その横には、紫の繻子でできたカーテンが、ベッドの周囲に回すことができるように掛けられていた。
■ウーサー To:ALL |
おいおい、こりゃあ相当なモンだな……? ちょっとした「移動要塞」ってトコロか? ヤベぇ、欲しい……! |
カラレナに倣って弓と矢筒を収納に収め、獲物の数々を手早く武器掛けに固定してから、ウーサーは心底物欲しげな視線を周囲に泳がせた。
■カラレナ To:ALL |
ベッドまであるなんて…(・・) |
■オスカール To:ヴィルト、ALL |
広すぎてロイヤルスイートな香りがぷんぷんするのは、とりあえず置いとく。 まず、“ヤマ”ってのを教えてくれ。 |
■ヴィルト To:オスカール |
そうじゃの〜、お前さん誰かに「街ってのを教えてくれ」と言われたらどう説明する? まあ、そんなもんじゃと思ってくれればいい。 にんげんの街は空の下にあるが、わしらのヤマはにんげんの言う「山」の中にある。 その場所の管理において、すべての責任を負われる方がヤマ主じゃ。 |
■カラレナ To:ヴィルト |
町長さんみたいな方なんですね。 そういえば、何日くらいでその街…ヤマに着くんですか? |
■ヴィルト To:カラレナ |
オランに行くときは初めての操縦じゃったからの、5日かかった。 帰りは、少しは状況もわかっておるし、とは言えお前さん達が乗っておるからな。 目指せ5日!かかっても7日、といったつもりでおるよ。 |
御者台で、力こぶを作っているのが目に見えるかのような、熱い言葉が返って来た。
■カラレナ To:ヴィルト |
頼もしいですね〜。 べるば…バルバラさんのヤマでは、やっぱり武具の生産が主なんですか? |
■ヴィルト To:誰か |
おっとぉ! どこみとんじゃぁ!おいこら気をつけい!! |
■ウーサー To:ヴィルト |
ちょっ、危ねえっ!? |
突然の怒声と共に、馬車がぐらりと揺れた。
傾いだ窓の外に、農夫が牛車を道端に突っ込ませてもなお、口をぽかんと開けたまま、こちらを見送っているのが見えた。

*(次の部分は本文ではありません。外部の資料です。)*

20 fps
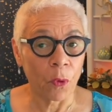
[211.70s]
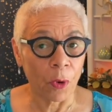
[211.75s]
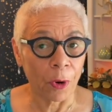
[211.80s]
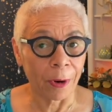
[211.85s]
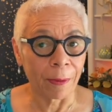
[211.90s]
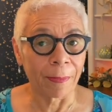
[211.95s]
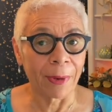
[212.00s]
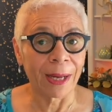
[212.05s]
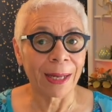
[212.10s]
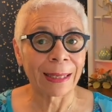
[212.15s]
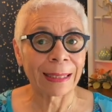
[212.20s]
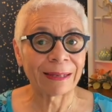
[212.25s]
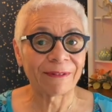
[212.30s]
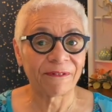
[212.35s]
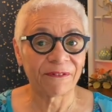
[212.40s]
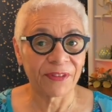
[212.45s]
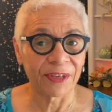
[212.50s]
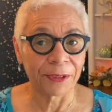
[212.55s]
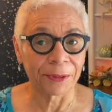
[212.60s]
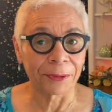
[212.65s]
form
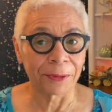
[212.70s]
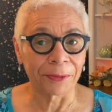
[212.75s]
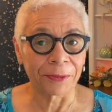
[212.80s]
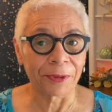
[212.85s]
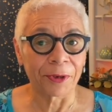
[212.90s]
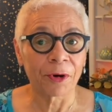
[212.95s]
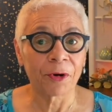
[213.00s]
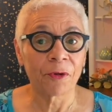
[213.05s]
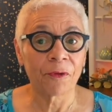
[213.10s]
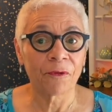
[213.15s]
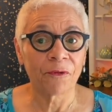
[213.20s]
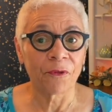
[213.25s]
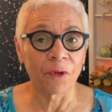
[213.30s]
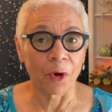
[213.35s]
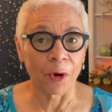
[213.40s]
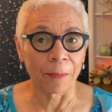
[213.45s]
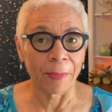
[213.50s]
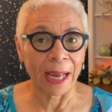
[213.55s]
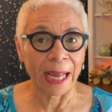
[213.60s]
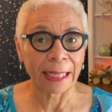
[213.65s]
field
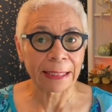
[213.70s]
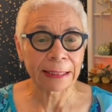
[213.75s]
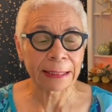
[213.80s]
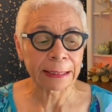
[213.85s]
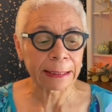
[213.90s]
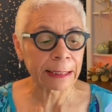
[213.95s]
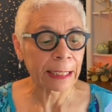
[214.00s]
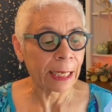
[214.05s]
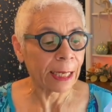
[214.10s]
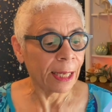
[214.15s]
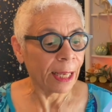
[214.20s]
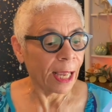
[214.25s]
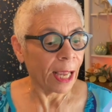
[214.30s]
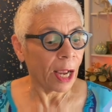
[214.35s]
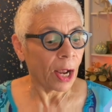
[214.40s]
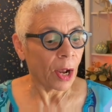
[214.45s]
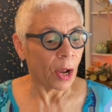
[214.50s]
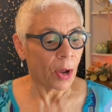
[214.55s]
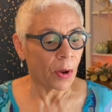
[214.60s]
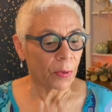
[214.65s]
format.
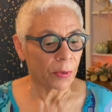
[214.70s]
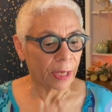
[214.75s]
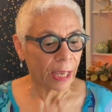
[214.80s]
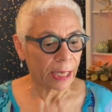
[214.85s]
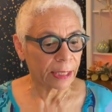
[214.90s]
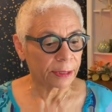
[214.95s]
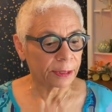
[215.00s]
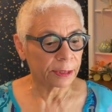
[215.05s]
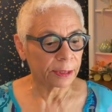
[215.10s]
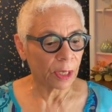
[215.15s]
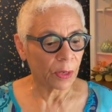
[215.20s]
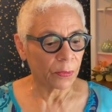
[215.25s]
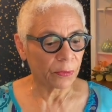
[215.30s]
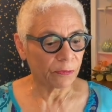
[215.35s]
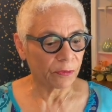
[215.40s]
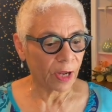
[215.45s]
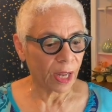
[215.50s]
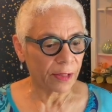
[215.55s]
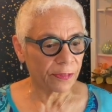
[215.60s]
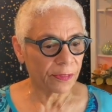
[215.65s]
Okay, so
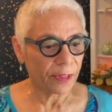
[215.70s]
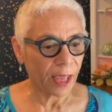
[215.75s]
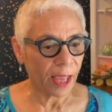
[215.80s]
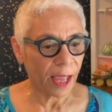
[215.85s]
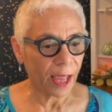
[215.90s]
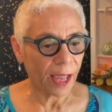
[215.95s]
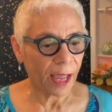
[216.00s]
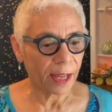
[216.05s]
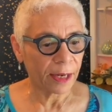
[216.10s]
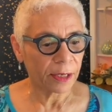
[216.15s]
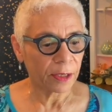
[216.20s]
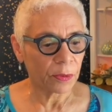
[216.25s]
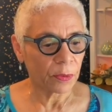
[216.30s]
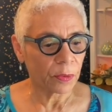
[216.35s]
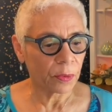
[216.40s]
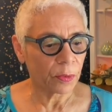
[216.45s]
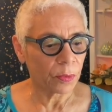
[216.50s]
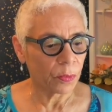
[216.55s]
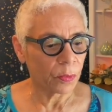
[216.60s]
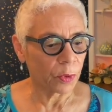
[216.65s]
we've got that.
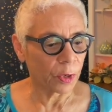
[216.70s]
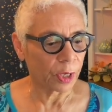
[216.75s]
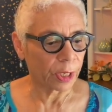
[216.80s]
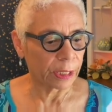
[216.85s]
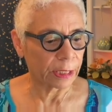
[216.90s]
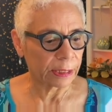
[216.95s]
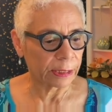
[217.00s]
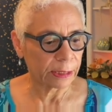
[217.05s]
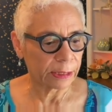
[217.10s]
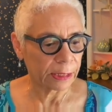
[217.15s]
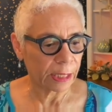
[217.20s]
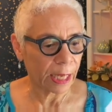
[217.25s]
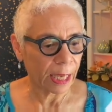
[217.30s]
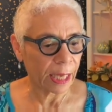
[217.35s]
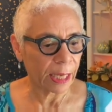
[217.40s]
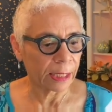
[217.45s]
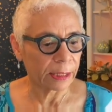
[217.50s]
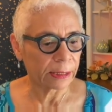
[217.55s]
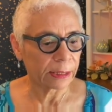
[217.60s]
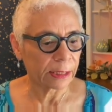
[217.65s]
We're going to
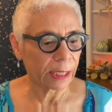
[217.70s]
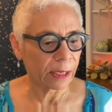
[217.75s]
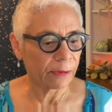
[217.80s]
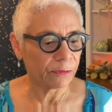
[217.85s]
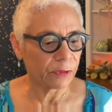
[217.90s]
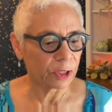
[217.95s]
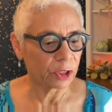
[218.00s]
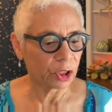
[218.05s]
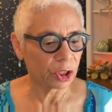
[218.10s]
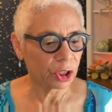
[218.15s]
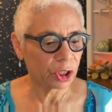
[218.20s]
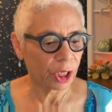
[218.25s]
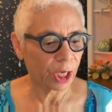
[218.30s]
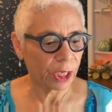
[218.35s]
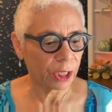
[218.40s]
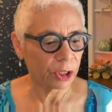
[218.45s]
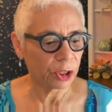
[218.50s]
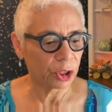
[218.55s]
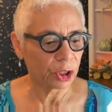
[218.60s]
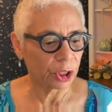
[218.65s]
say save the
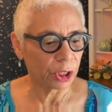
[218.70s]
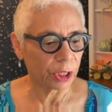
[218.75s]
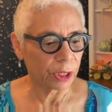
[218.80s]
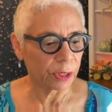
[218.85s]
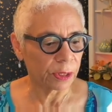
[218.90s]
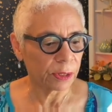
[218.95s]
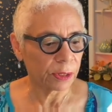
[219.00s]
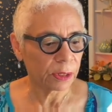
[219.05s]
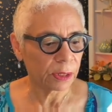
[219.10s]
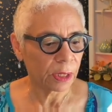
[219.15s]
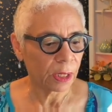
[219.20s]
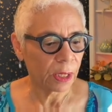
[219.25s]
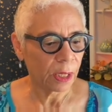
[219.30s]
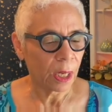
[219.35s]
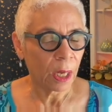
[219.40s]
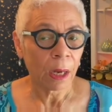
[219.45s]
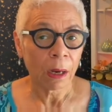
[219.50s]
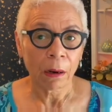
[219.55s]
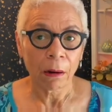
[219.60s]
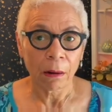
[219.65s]
changes.
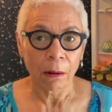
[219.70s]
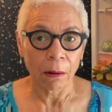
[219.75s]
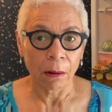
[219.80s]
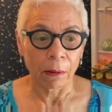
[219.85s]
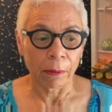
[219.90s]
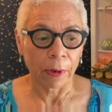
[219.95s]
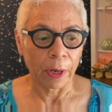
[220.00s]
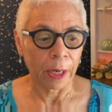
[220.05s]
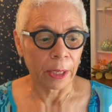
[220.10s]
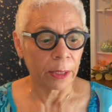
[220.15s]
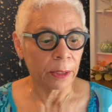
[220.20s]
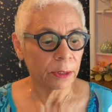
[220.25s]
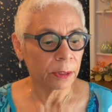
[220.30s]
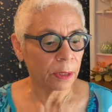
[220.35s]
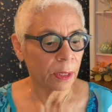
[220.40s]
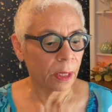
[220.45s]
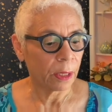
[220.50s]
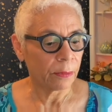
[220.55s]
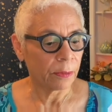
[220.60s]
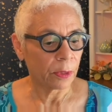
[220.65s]
All
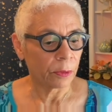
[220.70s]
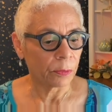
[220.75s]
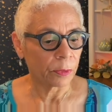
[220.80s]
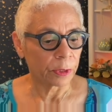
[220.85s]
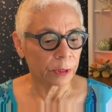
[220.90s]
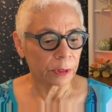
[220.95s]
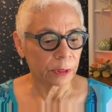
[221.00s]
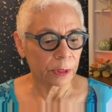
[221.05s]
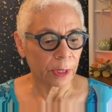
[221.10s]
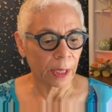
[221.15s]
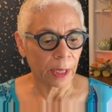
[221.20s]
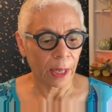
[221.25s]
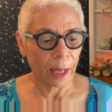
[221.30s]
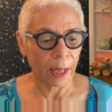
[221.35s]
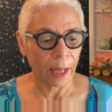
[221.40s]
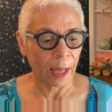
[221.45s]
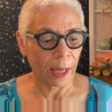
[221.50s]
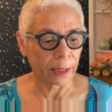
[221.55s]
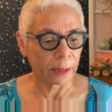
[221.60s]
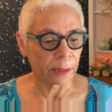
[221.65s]
right, and then we're going to
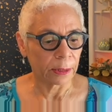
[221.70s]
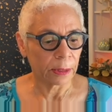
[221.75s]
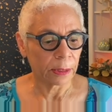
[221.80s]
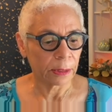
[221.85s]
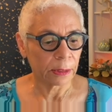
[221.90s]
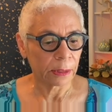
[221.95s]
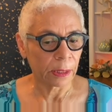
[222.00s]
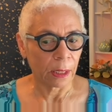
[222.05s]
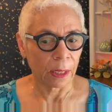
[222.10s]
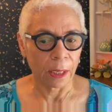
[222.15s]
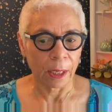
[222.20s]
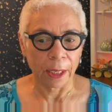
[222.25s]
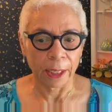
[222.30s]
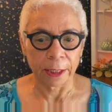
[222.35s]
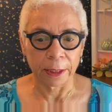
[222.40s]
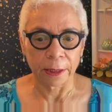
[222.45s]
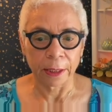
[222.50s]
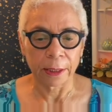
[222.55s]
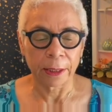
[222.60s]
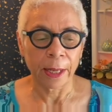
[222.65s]
say add to
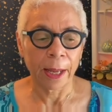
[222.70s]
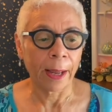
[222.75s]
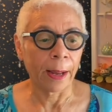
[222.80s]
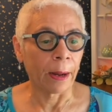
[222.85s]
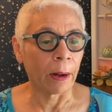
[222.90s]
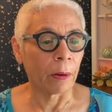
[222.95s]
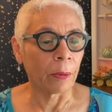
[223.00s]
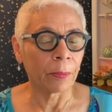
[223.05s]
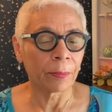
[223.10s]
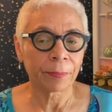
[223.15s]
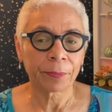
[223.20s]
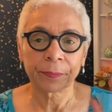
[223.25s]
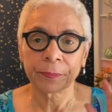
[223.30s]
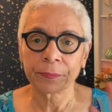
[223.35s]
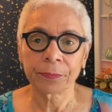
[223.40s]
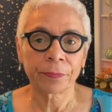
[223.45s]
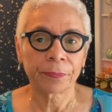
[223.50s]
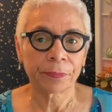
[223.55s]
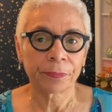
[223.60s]
design. Now,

こちらの乗り物はすぐに体制を立て直し、軽やかな速度で走り続ける。
■オスカール To:ヴィルト |
急いでるのは分かったが・・・・無茶しすぎだ。 |
■ヴィルト To:オスカール |
あ? なんだって? |
ヴィルトが問いかけたその瞬間、また馬車がぐらりと揺れる。
■カラレナ To:農夫 |
すみません、お怪我はありませんか〜 あ〜、もう見えない〜 |
窓から身を乗り出して声をかけたときにはすでに通り過ぎていた。
■ヴィルト To:カラレナ |
おおっと、なんの話じゃったかな、そうそう。 なんで「やっぱり」が付くのかわからんが、武器も造ってはおるよ。 その辺りに関しては先代の造形が深かったでのう。 バルバラ様にとっては…共通語ではなんと言うんじゃ…「ガイカカクトクシュダン」のようなものかもしれないが。 |
己の操縦に動揺したのか、説明するヴィルトの声からは、先ほどまでの快活さがやや薄れているようにも思えた。
■オスカール To:ヴィルト |
一応言っとくが、人間の言葉だと「ガイカカクトク」より「コウエキ」の方がしっくりくると思うぞ。 ・・・・もっとも、物じゃなくガメルが欲しいんなら言葉どおりか。 |
■ヴィルト To:オスカール |
少なくとも上の連中が求めておるのは、交易では無かろうよ。 クニを開くには、何年も何十年もの準備が必要というのは、わしでもわかるでな。 |
■オスカール To:ヴィルト |
そうか・・・ まあ・・・良くは分からんが、言葉どおりに受け取っとくよ。 ヤマ主さまに会って、直接聞いた方が良さそうだしな。 |
■ウーサー To:ALL |
おいおい……この調子で最低5日、なのかよ……? |
■カラレナ To:ヴィルト |
あの、7日かかってもいいですから、安全運転でお願いしますね〜。 |
■ヴィルト To:カラレナ |
あんだって? |
またも、ぐらぐら揺れる馬車(笑)
ヤシの実を包んだ布袋を抱えながら、思わず手すりをしっかり握りしめた。